**Records to use:**
=== Section Start ===
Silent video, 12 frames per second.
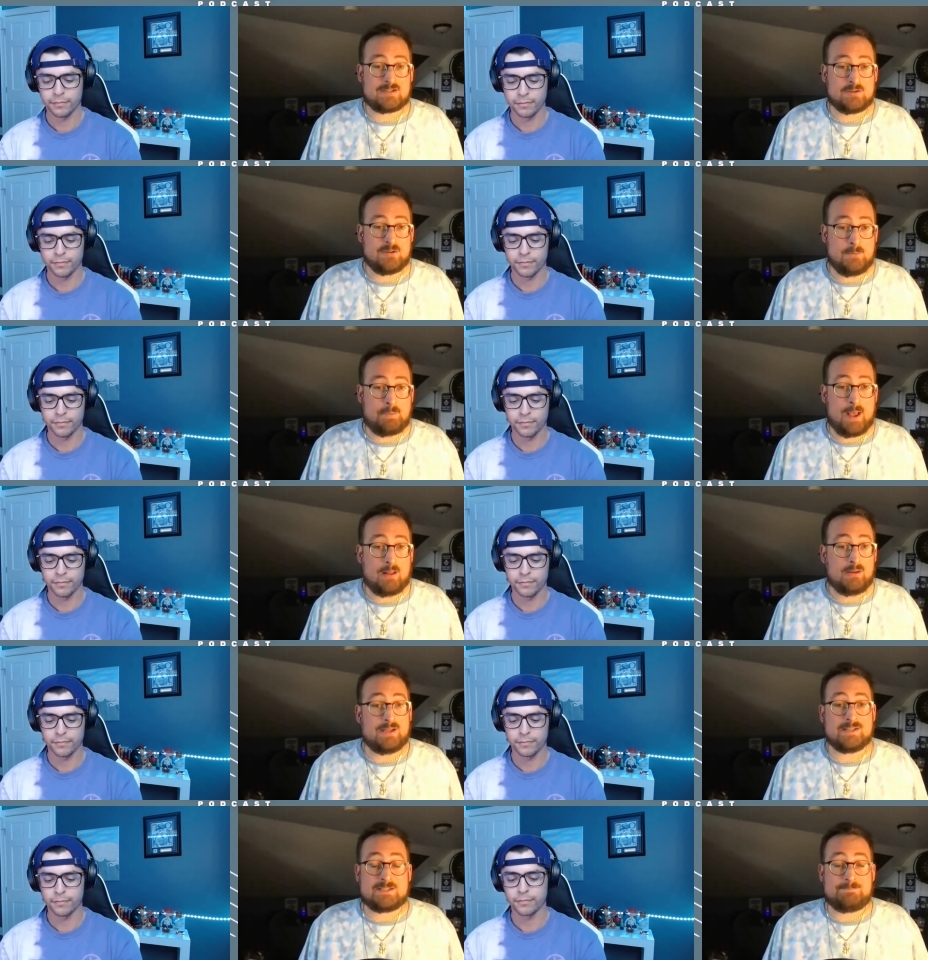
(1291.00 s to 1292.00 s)
Speaker 1: the bell,
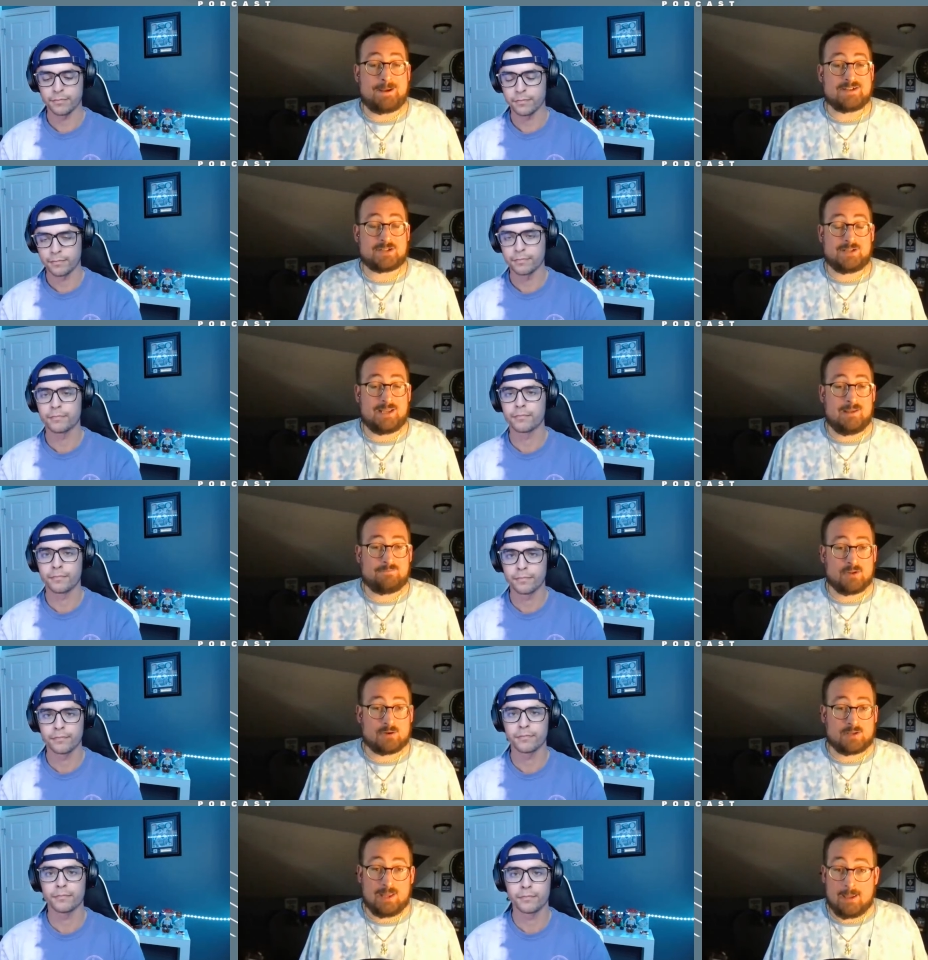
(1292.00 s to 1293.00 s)
especially if they're
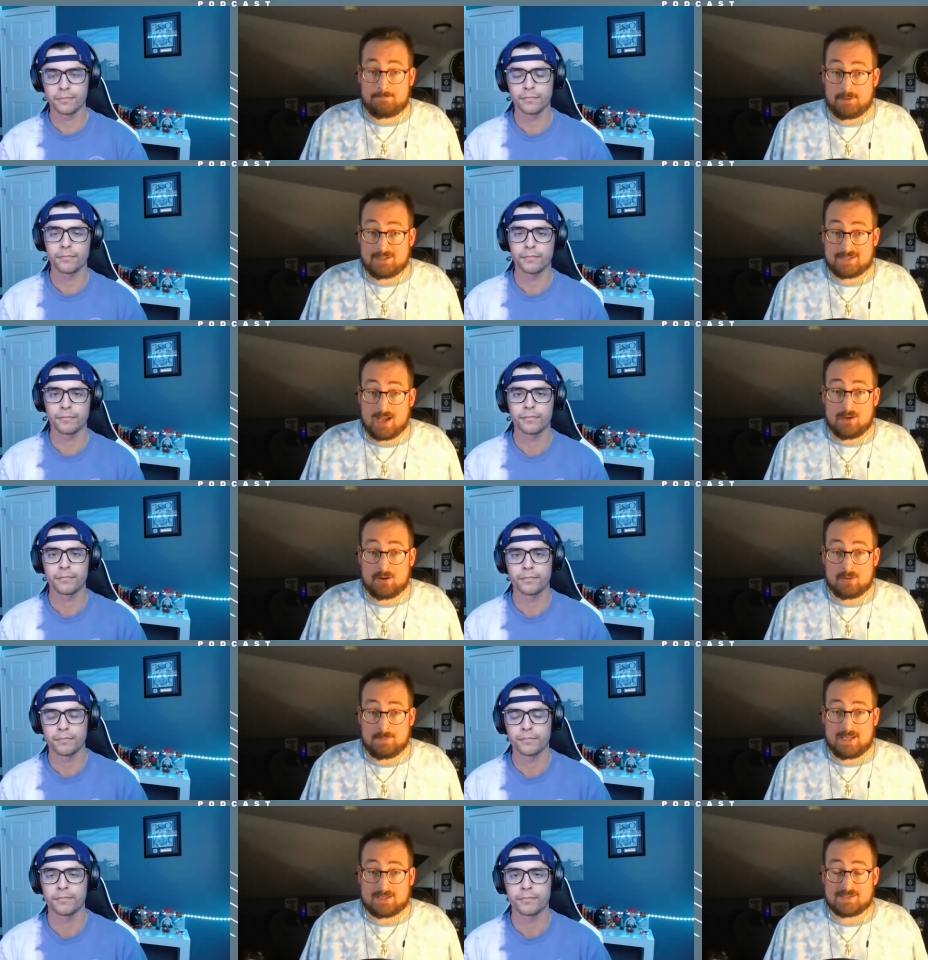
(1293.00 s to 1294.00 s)
clamping down on
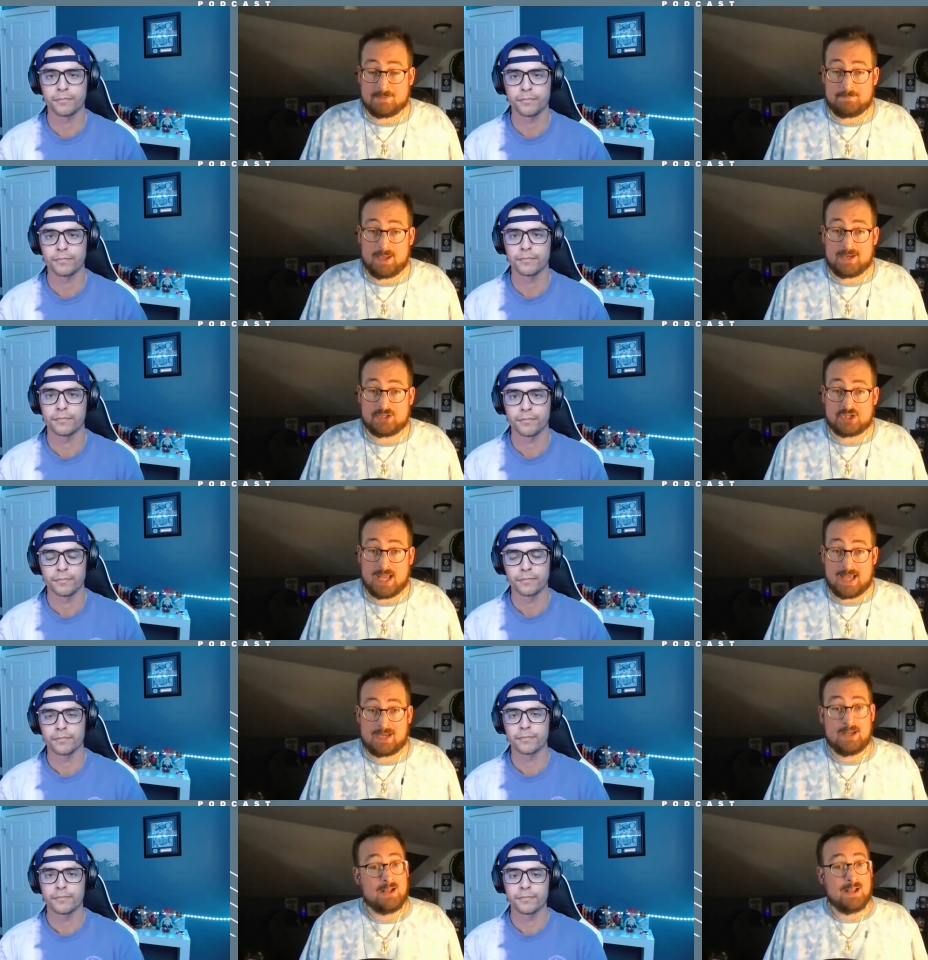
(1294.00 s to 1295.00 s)
Mika Zibanejad
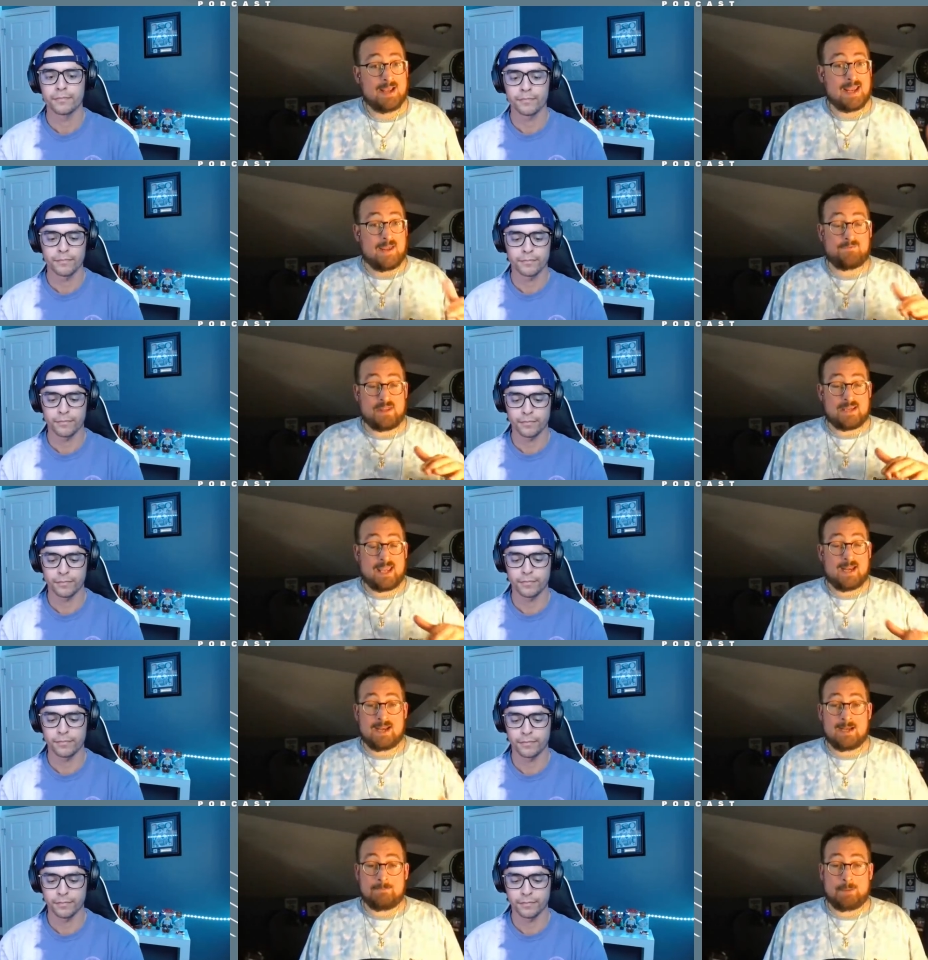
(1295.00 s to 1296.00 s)
if they get
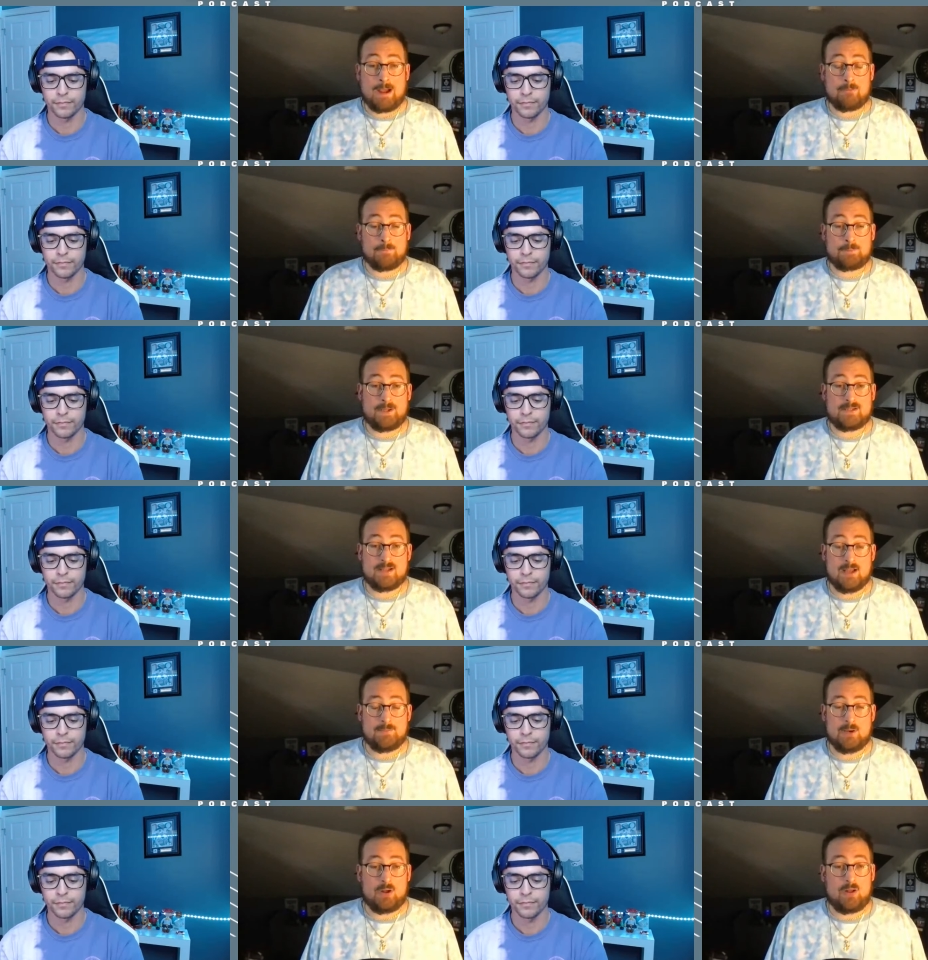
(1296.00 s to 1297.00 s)
any power play time
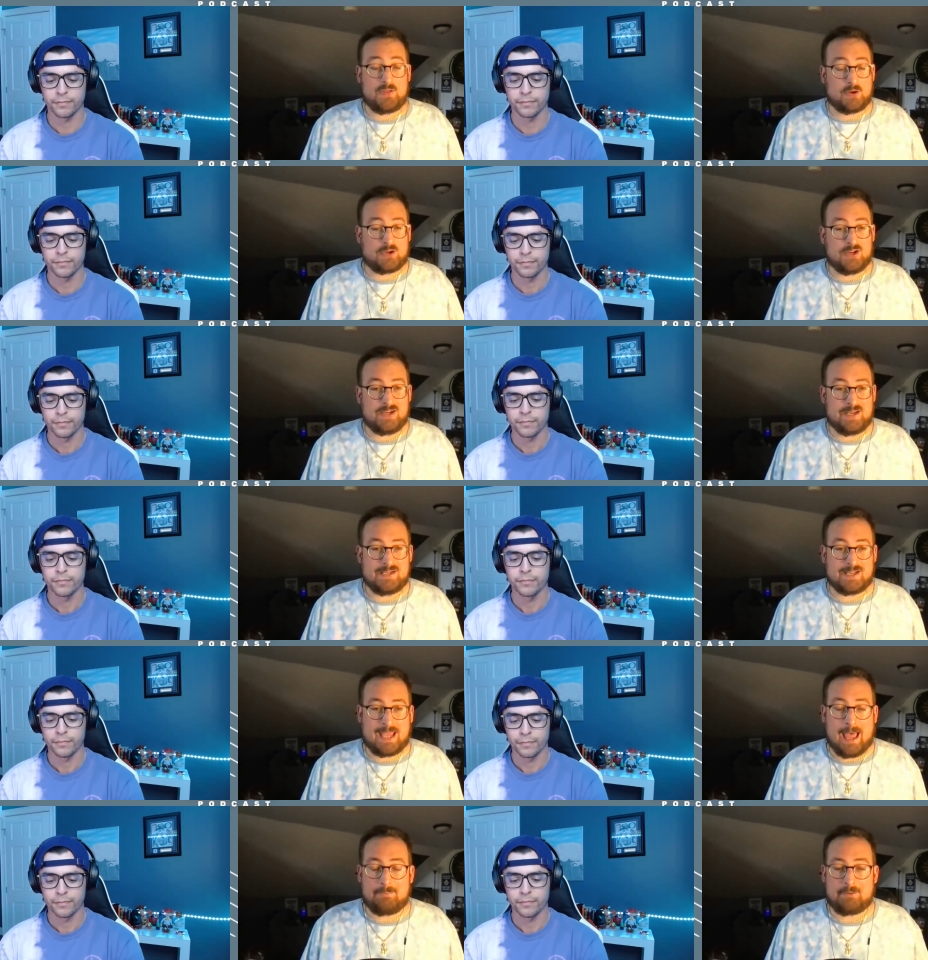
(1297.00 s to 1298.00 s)
at all, they're going to need to
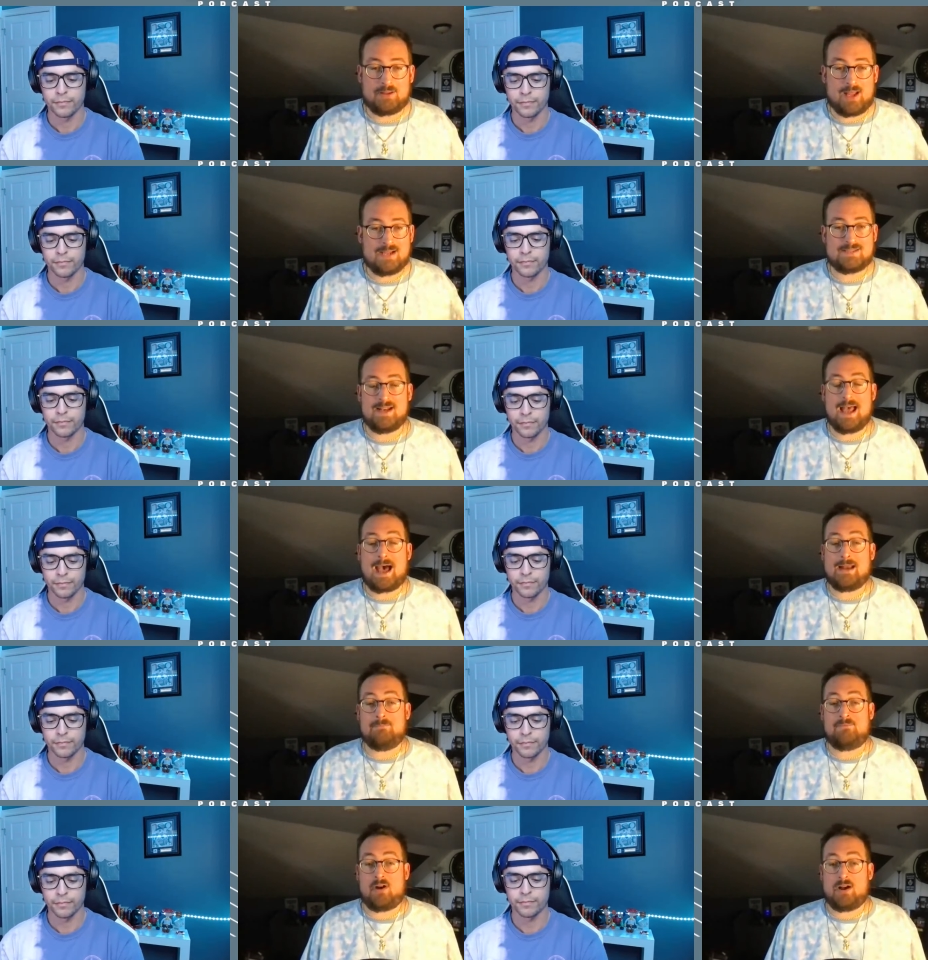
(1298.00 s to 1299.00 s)
capitalize, and Adam
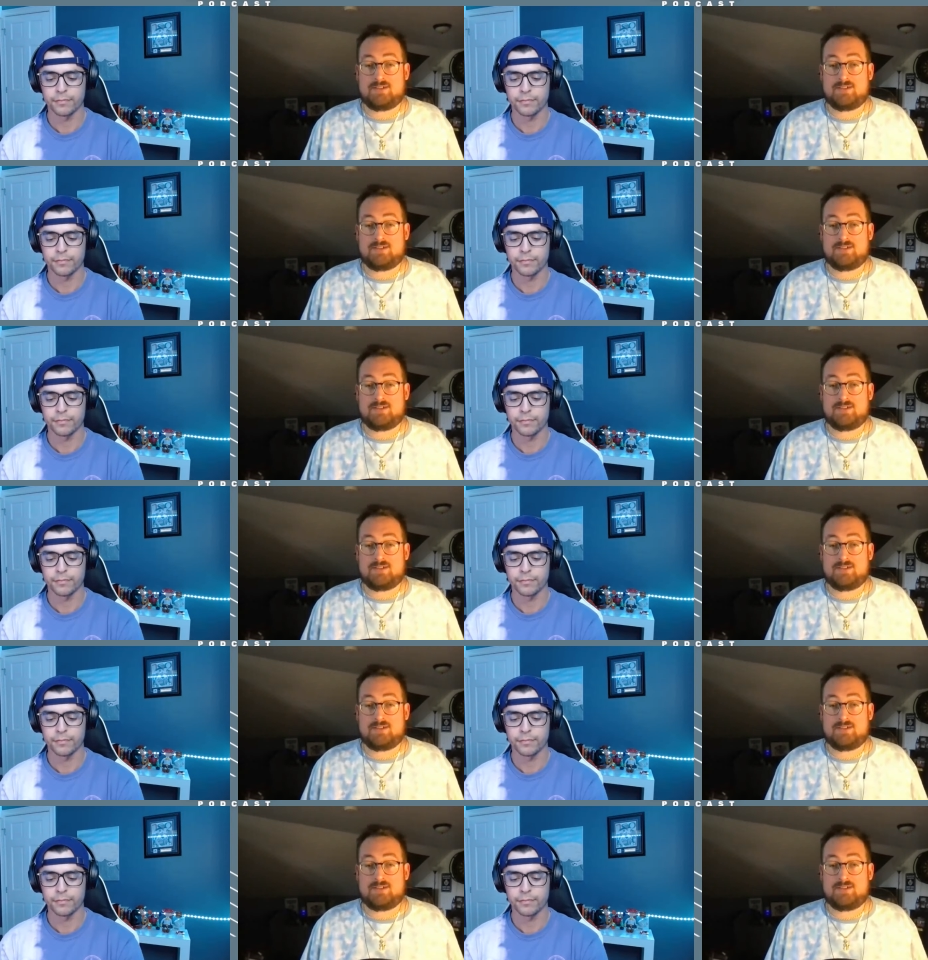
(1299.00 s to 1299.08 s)
Fox is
=== Section End ===
**Exercise objective:** The listing above must be repeated exactly, apart from the pictures.

**Written response:**
Silent video, 12 frames per second.
(1291.00 s to 1292.00 s)
Speaker 1: the bell,
(1292.00 s to 1293.00 s)
especially if they're
(1293.00 s to 1294.00 s)
clamping down on
(1294.00 s to 1295.00 s)
Mika Zibanejad
(1295.00 s to 1296.00 s)
if they get
(1296.00 s to 1297.00 s)
any power play time
(1297.00 s to 1298.00 s)
at all, they're going to need to
(1298.00 s to 1299.00 s)
capitalize, and Adam
(1299.00 s to 1299.08 s)
Fox is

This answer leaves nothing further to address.